• _Aim of the task_: All records below must be written out exactly, with the pictures excluded.

• _Supplied entries_:

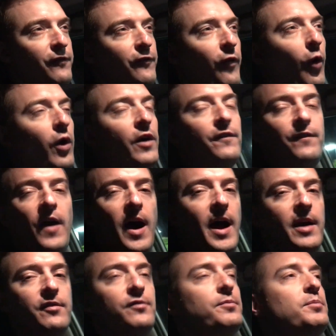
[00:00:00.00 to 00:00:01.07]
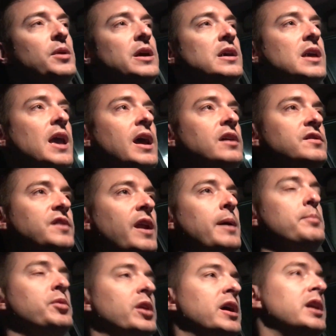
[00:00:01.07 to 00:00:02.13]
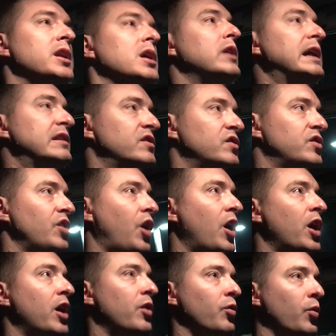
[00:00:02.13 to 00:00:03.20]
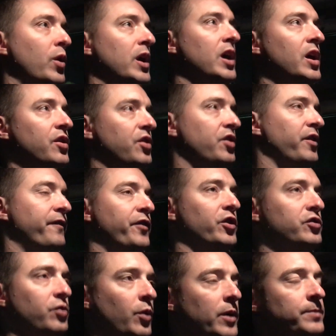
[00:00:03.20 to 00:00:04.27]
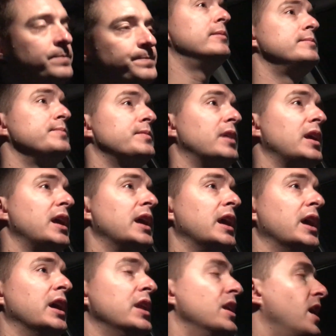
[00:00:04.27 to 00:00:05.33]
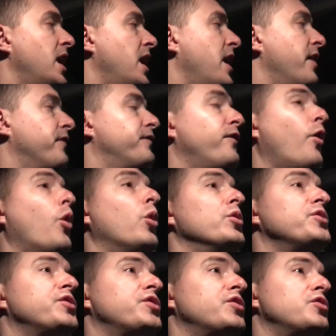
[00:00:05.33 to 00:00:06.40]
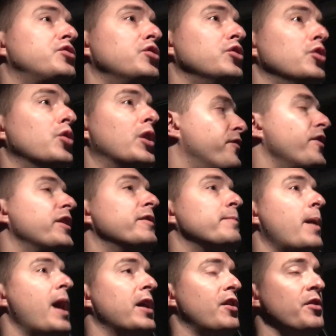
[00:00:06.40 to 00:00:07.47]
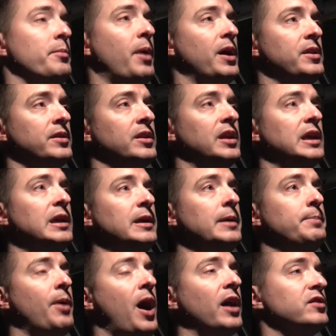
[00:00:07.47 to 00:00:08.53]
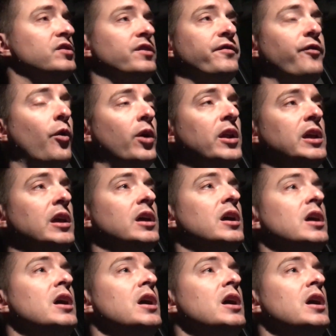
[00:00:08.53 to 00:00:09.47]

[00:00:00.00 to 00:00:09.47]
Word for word: four or five big hands that I played. Let's start with the first one. It uh, folds to a friend of mine on the button. He pots to 40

• _Answer to this exercise_:
[00:00:00.00 to 00:00:01.07]
[00:00:01.07 to 00:00:02.13]
[00:00:02.13 to 00:00:03.20]
[00:00:03.20 to 00:00:04.27]
[00:00:04.27 to 00:00:05.33]
[00:00:05.33 to 00:00:06.40]
[00:00:06.40 to 00:00:07.47]
[00:00:07.47 to 00:00:08.53]
[00:00:08.53 to 00:00:09.47]

[00:00:00.00 to 00:00:09.47]
Word for word: four or five big hands that I played. Let's start with the first one. It uh, folds to a friend of mine on the button. He pots to 40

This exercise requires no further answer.